Double integrals for volume

[rhyno89]

Homework Statement

find the volume of the solid that lies below the graph of z = 1/(x^2 + y^2) and that is bounded laterally by the cylinder set y =|x| and the planes y = 2 and y = 8

Homework Equations

The Attempt at a Solution

well i kno that the z equals equation is what i will be integrating, so i was wondering the significance of the y = planes. If done on an xy plane then the y equals is the bounds and I am integrating the region b/w y = 2 and 8 in regards to the y =|x|

What i set up was the integral from 2 to 8 of the integral of -y to y of (1/x^2 + y^2)dydx

Am i on the right track?

 

[Wretchosoft]

Close, but be careful. When you're integrating with respect to y, you also have y in the bounds. You have an expression for how y varies, so use that instead.

 

[Mark44]

Homework Statement

find the volume of the solid that lies below the graph of z = 1/(x^2 + y^2) and that is bounded laterally by the cylinder set y =|x| and the planes y = 2 and y = 8

Homework Equations

The Attempt at a Solution

well i kno that the z equals equation is what i will be integrating, so i was wondering the significance of the y = planes.
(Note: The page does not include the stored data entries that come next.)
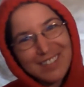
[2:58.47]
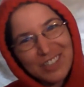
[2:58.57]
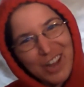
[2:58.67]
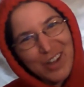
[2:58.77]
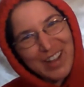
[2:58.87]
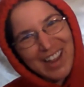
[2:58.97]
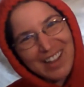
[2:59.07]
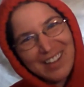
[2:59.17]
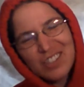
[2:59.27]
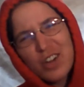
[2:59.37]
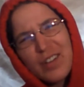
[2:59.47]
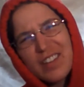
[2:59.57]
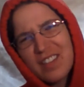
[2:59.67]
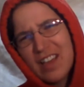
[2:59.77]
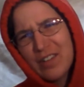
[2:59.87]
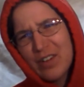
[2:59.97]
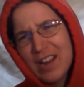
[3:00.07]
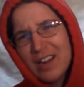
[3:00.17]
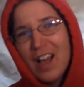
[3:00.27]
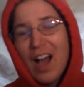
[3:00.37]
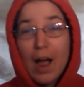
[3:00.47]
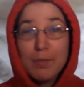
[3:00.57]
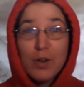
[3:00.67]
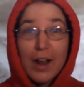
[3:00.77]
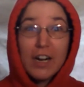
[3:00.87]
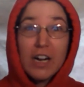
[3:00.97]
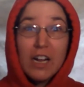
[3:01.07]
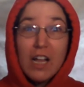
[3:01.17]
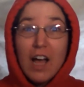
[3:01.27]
Showy's a thing, right? I'm a writer.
If done on an xy plane then the y equals is the bounds and I am integrating the region b/w y = 2 and 8 in regards to the y =|x|

What i set up was the integral from 2 to 8 of the integral of -y to y of (1/x^2 + y^2)dydx

Am i on the right track?

The region over which you're integrating is a trapezoid, where the parallel sides are the lines y = 2 and y = 8. The nonparallel sides come from y = |x|. Because the graph of z = 1/(x^2 + y^2) is symmetric with respect to both the x- and y-axis, you can make your integral a little simpler by integrating over half the region and multiplying your result by 2.

In other words, one possibility for your integral is this:
$$2\int_{y = 2}^8 \int_{x = 0}^y <your function> dx dy$$
You could set it up so that the order of integration is reversed, but that would make things more complicated.